Устрицы, зелень, тертый сыр.
Тьерри слышал весь этот отдаленный шум.
Звон посуды. Разговоры. Слишком громкий смех.
Все это было где-то за стеной, выстроенной алкоголем.
Я как тропическая рыба в аквариуме.
Он замечал взгляды, направленные на него издалека, и идиотская ответная улыбка не сходила с его губ.
Однако в сердце у него воцарилась русская зима, а в горле стоял ком.
Так погано он не чувствовал себя уже очень давно.
Вот до чего я докатился! Одет как клоун. Я, великий бретонский музыкант. Один как перст в этом паршивом месте. Ни друзей, никого…
Он принялся поглаживать арфу.
Он чувствовал, что дошел до предела.
Эта поездка в Италию стала настоящей катастрофой.
Он вместе с женой и трехлетней дочкой приехал сюда в июне из Буникса, местечка в Бретани. Все трое в одном кемпере. Они собирались проехать по Италии, заработать денег игрой на арфе, а потом отправиться в Индию и остаться там.
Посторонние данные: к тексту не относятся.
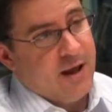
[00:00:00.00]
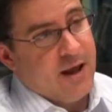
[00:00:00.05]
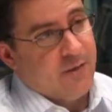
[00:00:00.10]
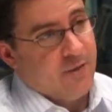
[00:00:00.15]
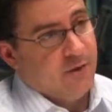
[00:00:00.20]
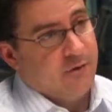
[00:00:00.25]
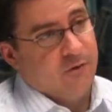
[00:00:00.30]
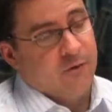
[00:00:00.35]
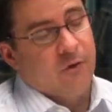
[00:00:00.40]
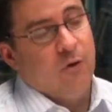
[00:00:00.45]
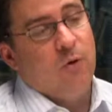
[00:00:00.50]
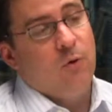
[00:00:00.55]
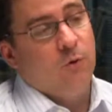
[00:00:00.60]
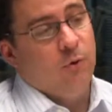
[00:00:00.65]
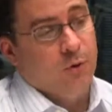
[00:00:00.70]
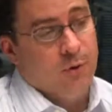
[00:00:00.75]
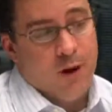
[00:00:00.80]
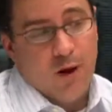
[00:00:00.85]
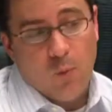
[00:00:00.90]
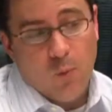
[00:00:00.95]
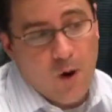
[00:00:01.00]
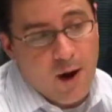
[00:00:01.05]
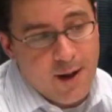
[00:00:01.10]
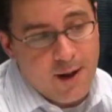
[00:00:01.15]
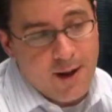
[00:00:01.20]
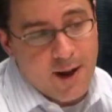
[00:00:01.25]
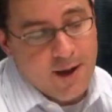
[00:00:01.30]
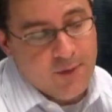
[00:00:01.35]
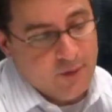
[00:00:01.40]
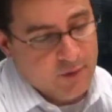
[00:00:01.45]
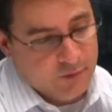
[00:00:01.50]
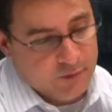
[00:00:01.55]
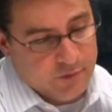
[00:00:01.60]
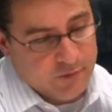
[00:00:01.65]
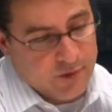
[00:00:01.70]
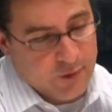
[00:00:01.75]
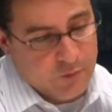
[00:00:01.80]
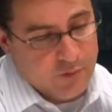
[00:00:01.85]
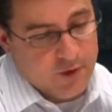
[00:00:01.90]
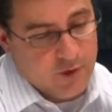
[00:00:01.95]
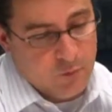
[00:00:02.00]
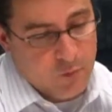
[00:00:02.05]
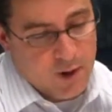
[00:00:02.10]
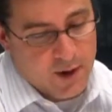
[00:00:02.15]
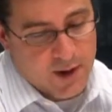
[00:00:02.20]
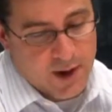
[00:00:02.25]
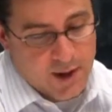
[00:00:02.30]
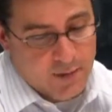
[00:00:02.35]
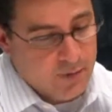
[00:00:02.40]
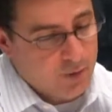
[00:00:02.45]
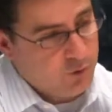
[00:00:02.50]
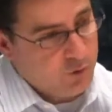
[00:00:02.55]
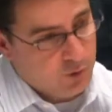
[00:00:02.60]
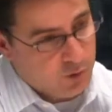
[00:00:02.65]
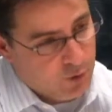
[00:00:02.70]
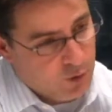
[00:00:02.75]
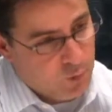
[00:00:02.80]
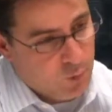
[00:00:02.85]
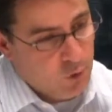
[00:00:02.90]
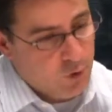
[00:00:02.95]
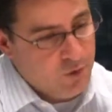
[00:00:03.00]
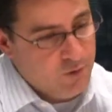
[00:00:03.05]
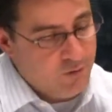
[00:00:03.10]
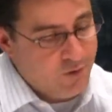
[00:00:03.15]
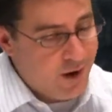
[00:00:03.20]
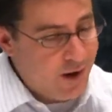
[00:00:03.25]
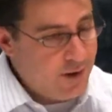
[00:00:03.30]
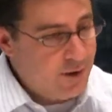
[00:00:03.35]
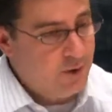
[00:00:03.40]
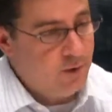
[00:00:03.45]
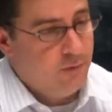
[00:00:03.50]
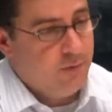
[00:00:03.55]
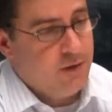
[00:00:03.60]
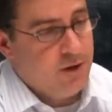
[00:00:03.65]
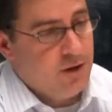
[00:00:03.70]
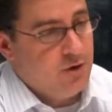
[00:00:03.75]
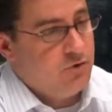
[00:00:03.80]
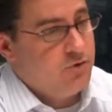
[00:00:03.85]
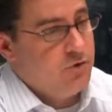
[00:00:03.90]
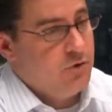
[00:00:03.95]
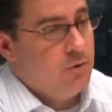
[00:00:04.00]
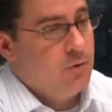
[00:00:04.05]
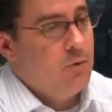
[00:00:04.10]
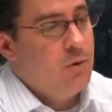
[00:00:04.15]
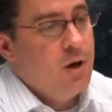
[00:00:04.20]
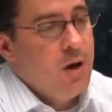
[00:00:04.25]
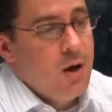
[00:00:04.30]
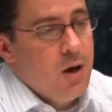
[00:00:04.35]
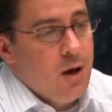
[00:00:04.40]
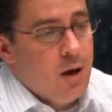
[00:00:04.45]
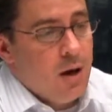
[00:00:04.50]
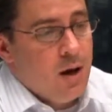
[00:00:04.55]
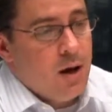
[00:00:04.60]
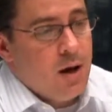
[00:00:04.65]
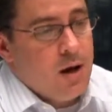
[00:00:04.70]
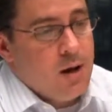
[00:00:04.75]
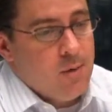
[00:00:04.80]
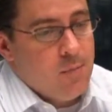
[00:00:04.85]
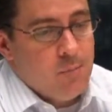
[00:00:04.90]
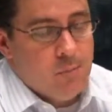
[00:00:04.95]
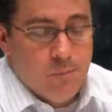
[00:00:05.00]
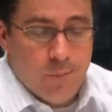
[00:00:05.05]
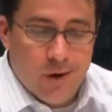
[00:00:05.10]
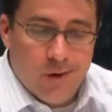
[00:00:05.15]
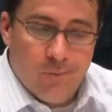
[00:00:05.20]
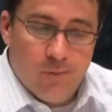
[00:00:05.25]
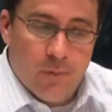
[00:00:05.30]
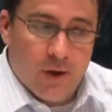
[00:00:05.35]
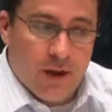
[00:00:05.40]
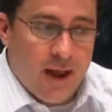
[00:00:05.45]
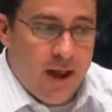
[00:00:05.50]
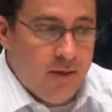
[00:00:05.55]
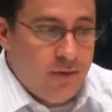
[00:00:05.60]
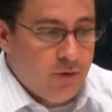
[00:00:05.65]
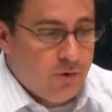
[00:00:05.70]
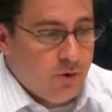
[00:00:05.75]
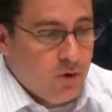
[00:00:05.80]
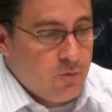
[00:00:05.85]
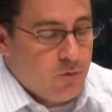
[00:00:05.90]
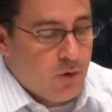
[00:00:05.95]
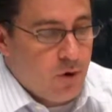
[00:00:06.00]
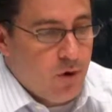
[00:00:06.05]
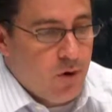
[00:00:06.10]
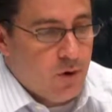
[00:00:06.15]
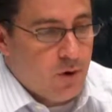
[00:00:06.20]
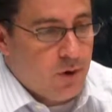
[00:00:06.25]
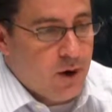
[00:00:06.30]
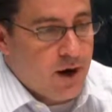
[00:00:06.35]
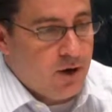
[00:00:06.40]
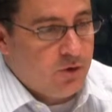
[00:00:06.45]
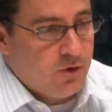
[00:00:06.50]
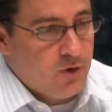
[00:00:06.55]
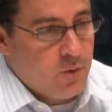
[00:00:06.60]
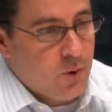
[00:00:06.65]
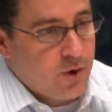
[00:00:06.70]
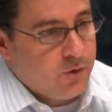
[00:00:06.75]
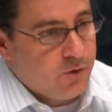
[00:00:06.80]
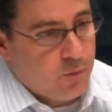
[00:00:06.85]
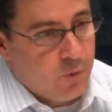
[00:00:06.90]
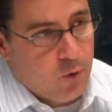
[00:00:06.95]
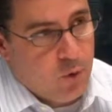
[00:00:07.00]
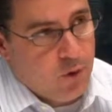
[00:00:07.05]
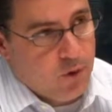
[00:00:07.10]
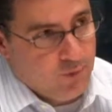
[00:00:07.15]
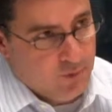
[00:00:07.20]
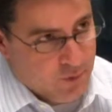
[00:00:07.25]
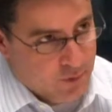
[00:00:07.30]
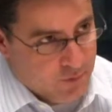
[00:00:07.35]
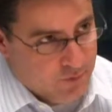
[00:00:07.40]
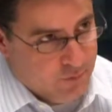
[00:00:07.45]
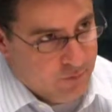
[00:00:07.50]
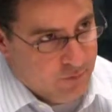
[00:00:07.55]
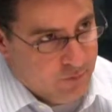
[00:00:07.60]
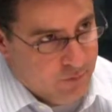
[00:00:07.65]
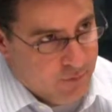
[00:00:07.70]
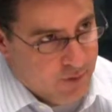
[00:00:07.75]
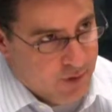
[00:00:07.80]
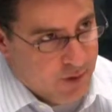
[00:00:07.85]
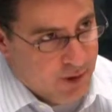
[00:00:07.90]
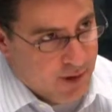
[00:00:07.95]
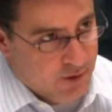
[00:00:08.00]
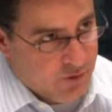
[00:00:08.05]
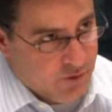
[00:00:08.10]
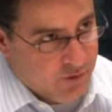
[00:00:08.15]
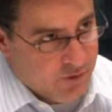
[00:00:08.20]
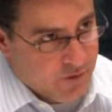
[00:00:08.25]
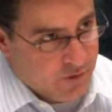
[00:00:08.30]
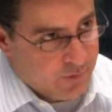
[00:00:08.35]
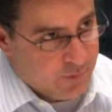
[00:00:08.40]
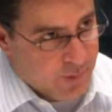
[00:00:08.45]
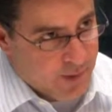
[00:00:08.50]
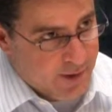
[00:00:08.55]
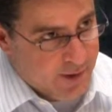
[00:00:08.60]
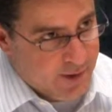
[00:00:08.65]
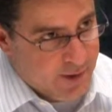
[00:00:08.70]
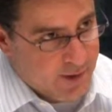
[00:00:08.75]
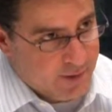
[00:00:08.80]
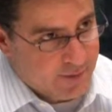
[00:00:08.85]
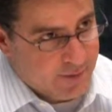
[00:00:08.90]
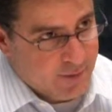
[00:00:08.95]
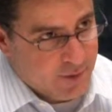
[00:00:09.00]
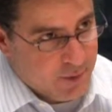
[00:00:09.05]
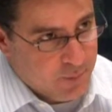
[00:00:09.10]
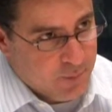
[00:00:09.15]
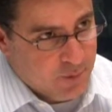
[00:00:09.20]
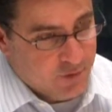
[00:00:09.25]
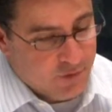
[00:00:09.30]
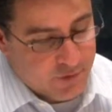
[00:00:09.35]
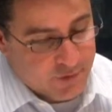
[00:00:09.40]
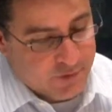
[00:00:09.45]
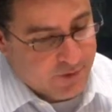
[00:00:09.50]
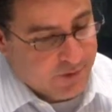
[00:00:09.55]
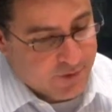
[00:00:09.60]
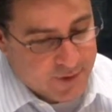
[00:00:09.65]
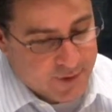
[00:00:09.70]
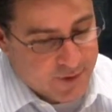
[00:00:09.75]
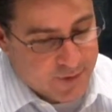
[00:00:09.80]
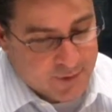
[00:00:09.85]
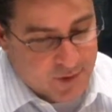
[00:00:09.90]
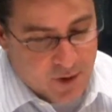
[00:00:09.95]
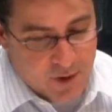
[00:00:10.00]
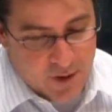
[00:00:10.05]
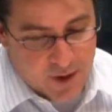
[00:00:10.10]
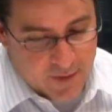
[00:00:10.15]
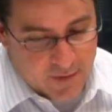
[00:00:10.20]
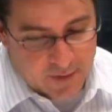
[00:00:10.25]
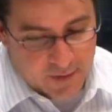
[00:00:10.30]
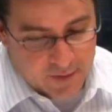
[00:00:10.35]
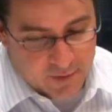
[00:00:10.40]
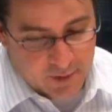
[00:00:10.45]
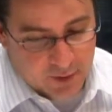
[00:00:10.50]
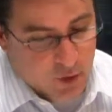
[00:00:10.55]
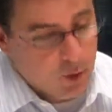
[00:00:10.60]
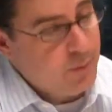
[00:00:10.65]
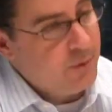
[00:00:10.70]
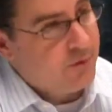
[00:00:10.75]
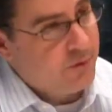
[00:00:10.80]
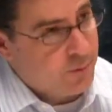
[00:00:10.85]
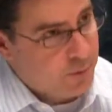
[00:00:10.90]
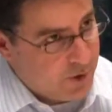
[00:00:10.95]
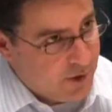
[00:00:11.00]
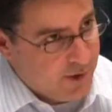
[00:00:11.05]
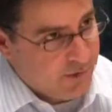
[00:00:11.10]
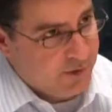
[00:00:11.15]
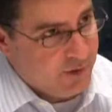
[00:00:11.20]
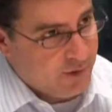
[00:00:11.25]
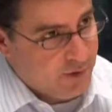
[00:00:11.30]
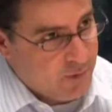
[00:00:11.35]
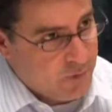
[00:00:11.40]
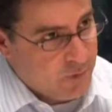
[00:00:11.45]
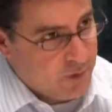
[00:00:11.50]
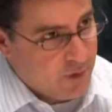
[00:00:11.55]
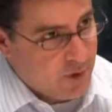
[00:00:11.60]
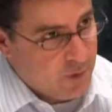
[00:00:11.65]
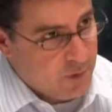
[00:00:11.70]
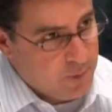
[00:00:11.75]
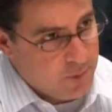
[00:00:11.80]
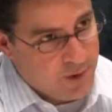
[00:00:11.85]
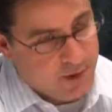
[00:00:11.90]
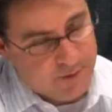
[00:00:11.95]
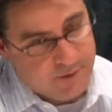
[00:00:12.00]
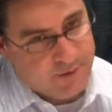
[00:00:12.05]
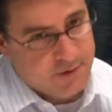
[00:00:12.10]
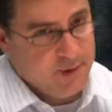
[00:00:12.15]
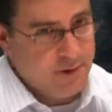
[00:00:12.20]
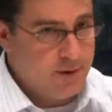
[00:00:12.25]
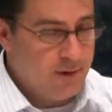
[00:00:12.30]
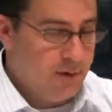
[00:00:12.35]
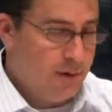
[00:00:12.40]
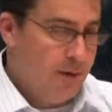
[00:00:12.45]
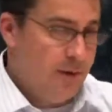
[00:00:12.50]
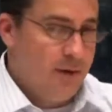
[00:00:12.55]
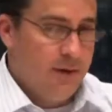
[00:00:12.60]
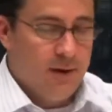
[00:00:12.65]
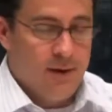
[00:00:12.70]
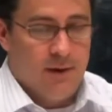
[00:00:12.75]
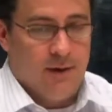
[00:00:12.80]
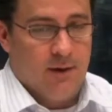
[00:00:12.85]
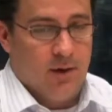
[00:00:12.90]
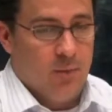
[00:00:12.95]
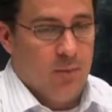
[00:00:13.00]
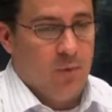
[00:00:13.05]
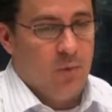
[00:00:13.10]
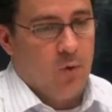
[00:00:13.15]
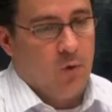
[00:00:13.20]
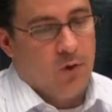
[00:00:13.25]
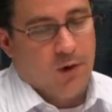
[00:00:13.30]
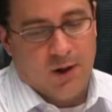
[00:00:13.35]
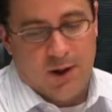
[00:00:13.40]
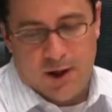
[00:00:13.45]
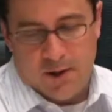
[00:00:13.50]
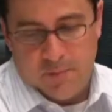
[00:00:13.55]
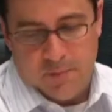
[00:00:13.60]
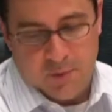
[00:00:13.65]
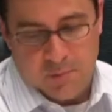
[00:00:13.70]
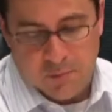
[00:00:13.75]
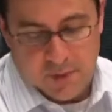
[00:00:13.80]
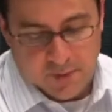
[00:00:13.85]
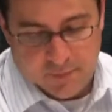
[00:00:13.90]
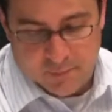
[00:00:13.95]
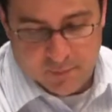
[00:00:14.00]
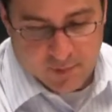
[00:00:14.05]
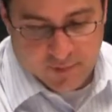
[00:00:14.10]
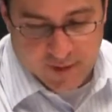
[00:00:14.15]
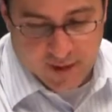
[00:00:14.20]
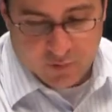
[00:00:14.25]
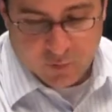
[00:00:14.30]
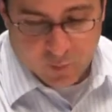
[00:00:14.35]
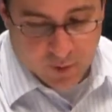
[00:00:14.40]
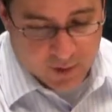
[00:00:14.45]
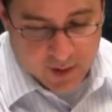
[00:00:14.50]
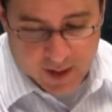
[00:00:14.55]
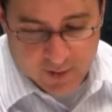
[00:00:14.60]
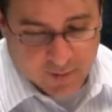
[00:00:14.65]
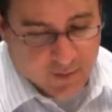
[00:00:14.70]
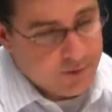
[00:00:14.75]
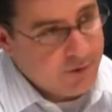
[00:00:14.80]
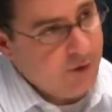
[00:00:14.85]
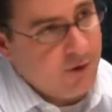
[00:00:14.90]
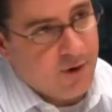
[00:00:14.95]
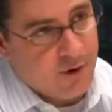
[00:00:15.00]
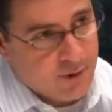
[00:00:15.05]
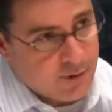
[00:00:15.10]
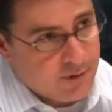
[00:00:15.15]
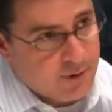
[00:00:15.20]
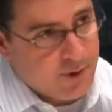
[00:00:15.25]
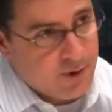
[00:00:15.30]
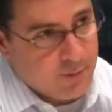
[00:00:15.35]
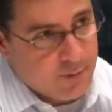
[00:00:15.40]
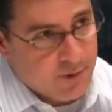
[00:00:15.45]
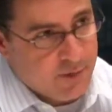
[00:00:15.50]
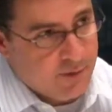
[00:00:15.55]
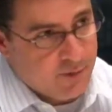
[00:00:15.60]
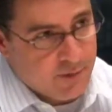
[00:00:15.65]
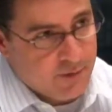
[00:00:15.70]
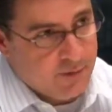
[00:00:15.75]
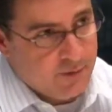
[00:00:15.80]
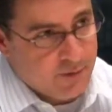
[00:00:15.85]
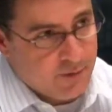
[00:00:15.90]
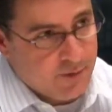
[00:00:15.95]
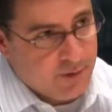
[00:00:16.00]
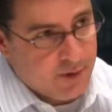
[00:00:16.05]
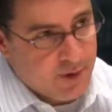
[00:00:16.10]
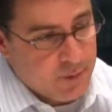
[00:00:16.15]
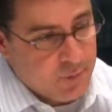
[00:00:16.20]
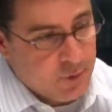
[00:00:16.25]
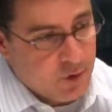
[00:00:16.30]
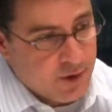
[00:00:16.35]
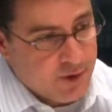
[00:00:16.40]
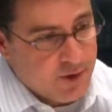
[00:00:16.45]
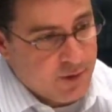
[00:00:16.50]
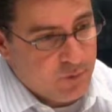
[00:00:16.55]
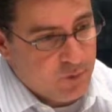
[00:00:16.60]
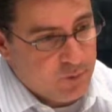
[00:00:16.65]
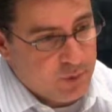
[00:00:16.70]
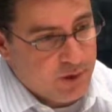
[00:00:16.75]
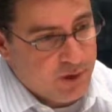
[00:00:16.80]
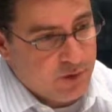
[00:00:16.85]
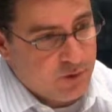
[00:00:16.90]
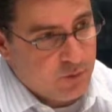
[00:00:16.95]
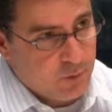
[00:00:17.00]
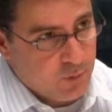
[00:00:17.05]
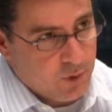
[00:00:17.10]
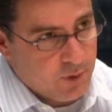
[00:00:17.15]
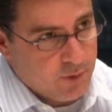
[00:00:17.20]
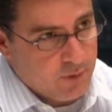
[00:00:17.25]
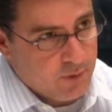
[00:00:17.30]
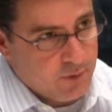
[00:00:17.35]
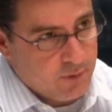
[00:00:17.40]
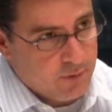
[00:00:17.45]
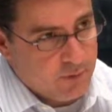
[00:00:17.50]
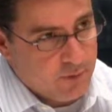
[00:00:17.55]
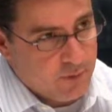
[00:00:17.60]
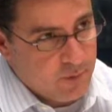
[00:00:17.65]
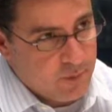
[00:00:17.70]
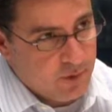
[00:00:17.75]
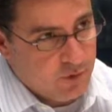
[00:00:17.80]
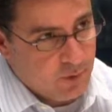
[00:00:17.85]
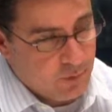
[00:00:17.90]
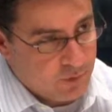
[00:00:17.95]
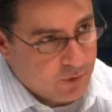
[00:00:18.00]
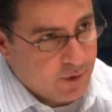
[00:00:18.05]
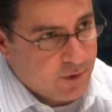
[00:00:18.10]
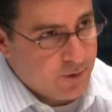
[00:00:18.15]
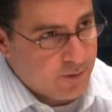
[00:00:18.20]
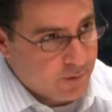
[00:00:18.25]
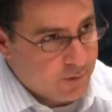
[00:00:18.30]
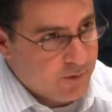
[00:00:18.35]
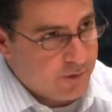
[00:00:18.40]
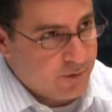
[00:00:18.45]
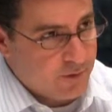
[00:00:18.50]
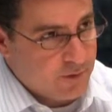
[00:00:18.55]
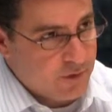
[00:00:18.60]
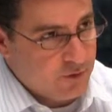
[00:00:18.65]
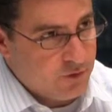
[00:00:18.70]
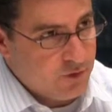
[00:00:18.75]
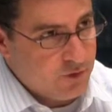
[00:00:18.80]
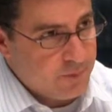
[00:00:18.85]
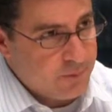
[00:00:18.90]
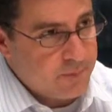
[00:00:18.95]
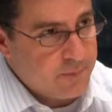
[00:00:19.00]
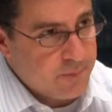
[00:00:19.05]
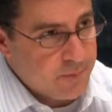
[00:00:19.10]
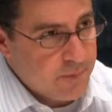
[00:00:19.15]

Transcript: Catholics as a whole do. Now, white Catholics, a subset of white Catholics, are a little more divided on the issue, but the Catholics overall are actually quite supportive of the HHS mandate, which is, I think, a little bit surprising that we thought we might see a little bit more alignment. But that's where Catholics are, is in a pretty different place from where the bishops are on this issue.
Его жена, симпатичная двадцатишестилетняя блондинка, была хорошей матерью, а он считал себя неплохим отцом.
Сначала все шло нормально.
Тьерри играл фолк в небольших клубах, Аннетт занималась крошкой Дафной, а деньги, предназначенные для поездки в Индию, складывались в коробку из-под мармелада, которую прятали прямо в моторе.
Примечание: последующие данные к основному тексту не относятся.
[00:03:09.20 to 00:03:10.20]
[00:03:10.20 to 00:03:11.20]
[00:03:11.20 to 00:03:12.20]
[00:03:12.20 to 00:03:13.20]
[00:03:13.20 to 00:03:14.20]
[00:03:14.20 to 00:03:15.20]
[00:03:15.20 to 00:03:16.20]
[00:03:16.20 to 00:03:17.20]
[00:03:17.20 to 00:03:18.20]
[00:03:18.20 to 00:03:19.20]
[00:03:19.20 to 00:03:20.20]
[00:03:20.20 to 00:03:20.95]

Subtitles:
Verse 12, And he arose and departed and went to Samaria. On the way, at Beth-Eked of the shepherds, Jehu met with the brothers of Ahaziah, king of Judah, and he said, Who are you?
Потом Тьерри снова запил. По вечерам, после концертов, он спускал весь заработок в барах. Возвращался в фургон вдрызг пьяный, заваливался рядом с женой, обнимавшей во сне малютку, и луна за грязным окошком вращалась у него перед глазами.
Почему он пил?
Потому что отец его пил, и дед его пил, и весь его край пил. И еще потому, что он чувствовал — будь у него побольше уверенности в себе, он мог бы стать известным, записать диск, а так ему уже сорок пять и живет он в поганом фургоне, из которого масло течет. И все эти истории о жизни «в дороге», о свободе передвижения, которые он рассказывал жене, теперь не очень-то убеждали его самого.